Winter’s first sustained frost still hasn’t thawed even though it is after noon, so we head up the valley to Allenheads. There the land is bright under a clear sky and it’s six degrees warmer.
The walk up to Killhope Law begins where a lead smelt mill stood above the East Allen river. Green mounds hint at the archaeology and the short grass of spoil heaps is clipped tight by sheep and rabbits. A long, low bulge like an ancient earthwork runs uphill for about two miles, a 19th-century flue that carried fumes to a long-gone chimney.
We are following the Carrier’s Way, a packhorse route that brought lead ore from one valley to the other, from Weardale over the tops to the smelt mill. To either side, abandoned houses, their sandstone roofs collapsed inwards, are sheltered by beech and sycamore.
I try to interpret the sumps and tumps in a landscape pocked with small quarries and heathery hillocks where grouse stand alert. They cluck in alarm, silhouetted by the low afternoon sun.
A rounded cairn on Killhope Law pulls us on up the straight march of the track. Looking back, the flat waters of Dodd Reservoir reflect a sharp blue sky, while far beyond, the Tyne Valley holds a thick rope of fog that creeps up its side valleys.

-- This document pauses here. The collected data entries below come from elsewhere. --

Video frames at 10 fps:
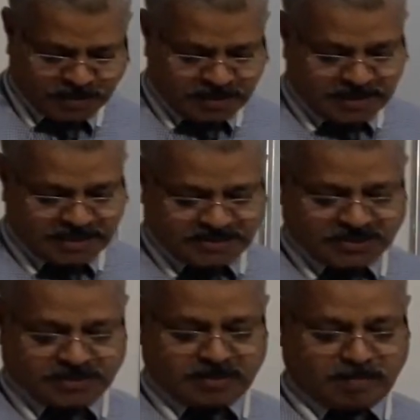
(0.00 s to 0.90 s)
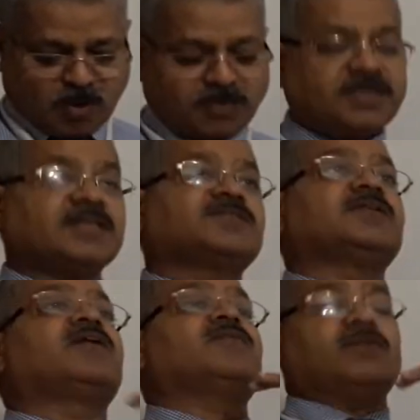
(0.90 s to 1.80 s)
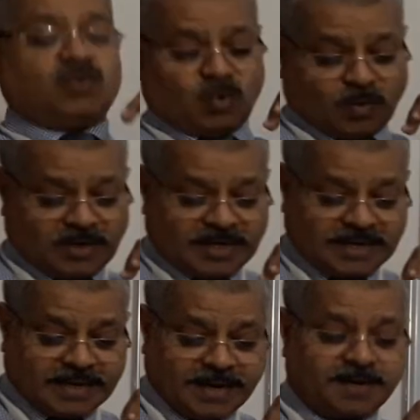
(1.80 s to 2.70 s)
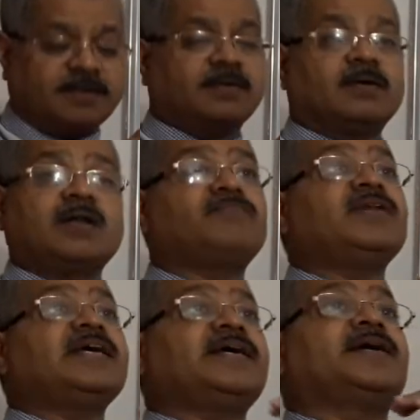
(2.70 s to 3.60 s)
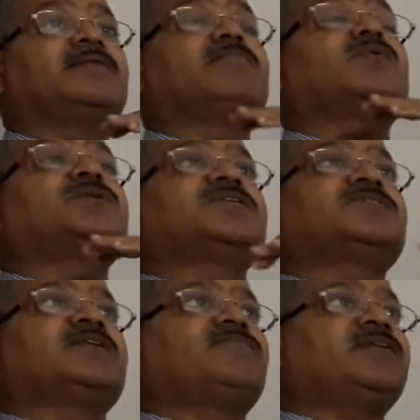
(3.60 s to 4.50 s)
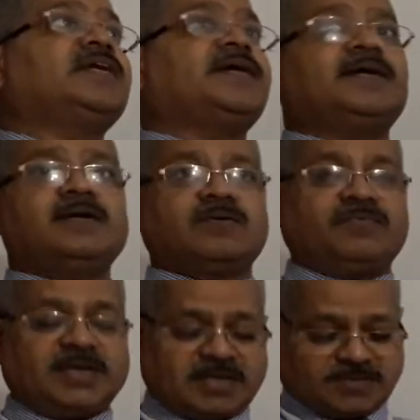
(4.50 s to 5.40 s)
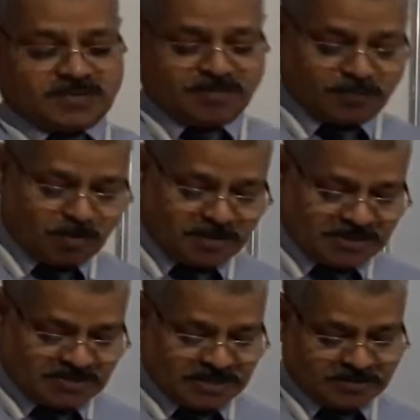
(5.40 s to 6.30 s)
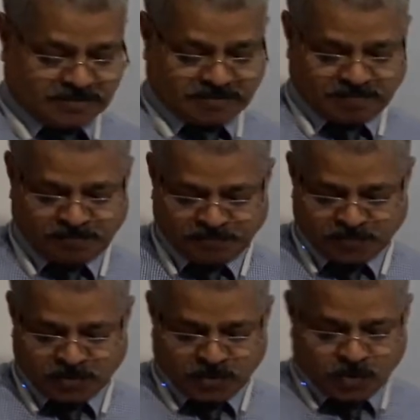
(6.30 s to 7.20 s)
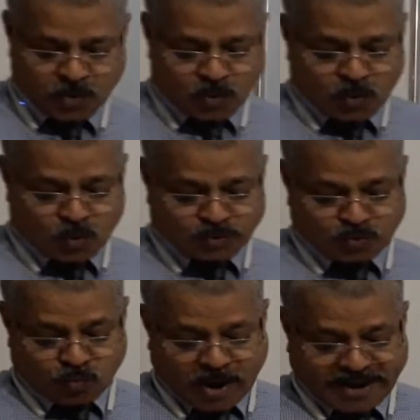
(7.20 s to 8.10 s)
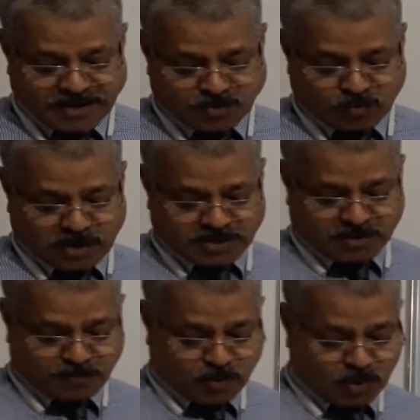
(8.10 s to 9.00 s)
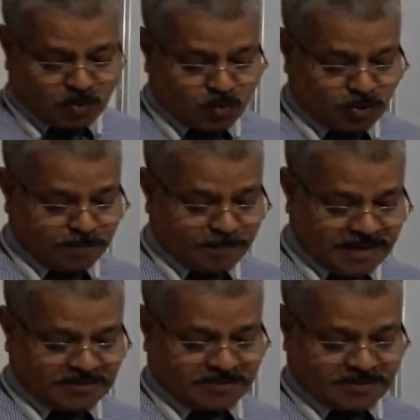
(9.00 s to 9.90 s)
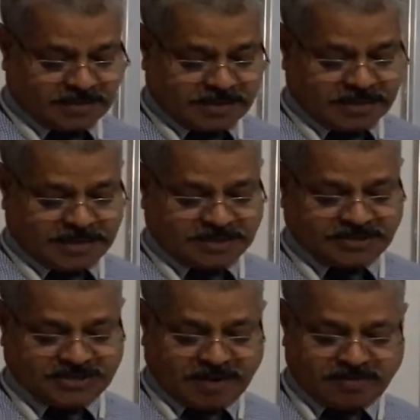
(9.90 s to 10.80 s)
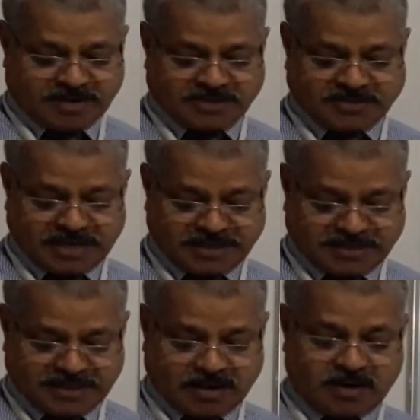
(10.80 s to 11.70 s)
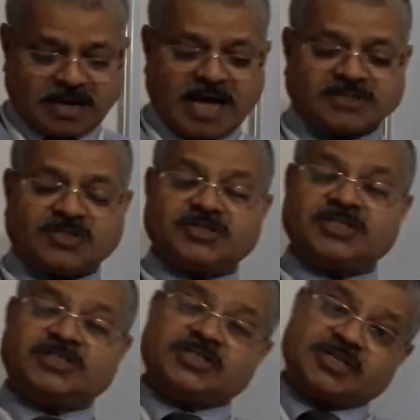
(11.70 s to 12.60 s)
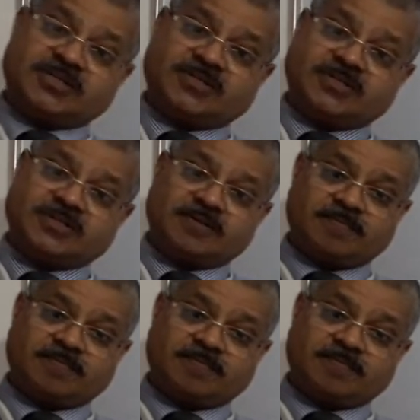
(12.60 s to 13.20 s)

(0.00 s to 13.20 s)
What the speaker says: list the mountain's lovely head, mountain's lovely head we can see from distance, which white waterfall could bless travelers in their last distress.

After an hour, the way levels out along the watershed. Even up here there are signs of workings and lumps of galena shine purple among the rocks. The blanketing heather is broken by deep peat hags and shards of ice on puddles. In an old quarry, a rough stone hut, sheep-trod inside, fading graffiti is inscribed in its mottled render.
Killhope Law is topped by a disintegrating trig point and the stump of a post, once a 30ft-high flagpole. The 360-degree view is spectacular. We are almost at the meeting point of three counties and can see Skiddaw and Blencathra to the west in Cumbria, and Weardale in Durham to the south, while we stand just inside Northumberland. Invigorated, we head back down as fog edges up the valley.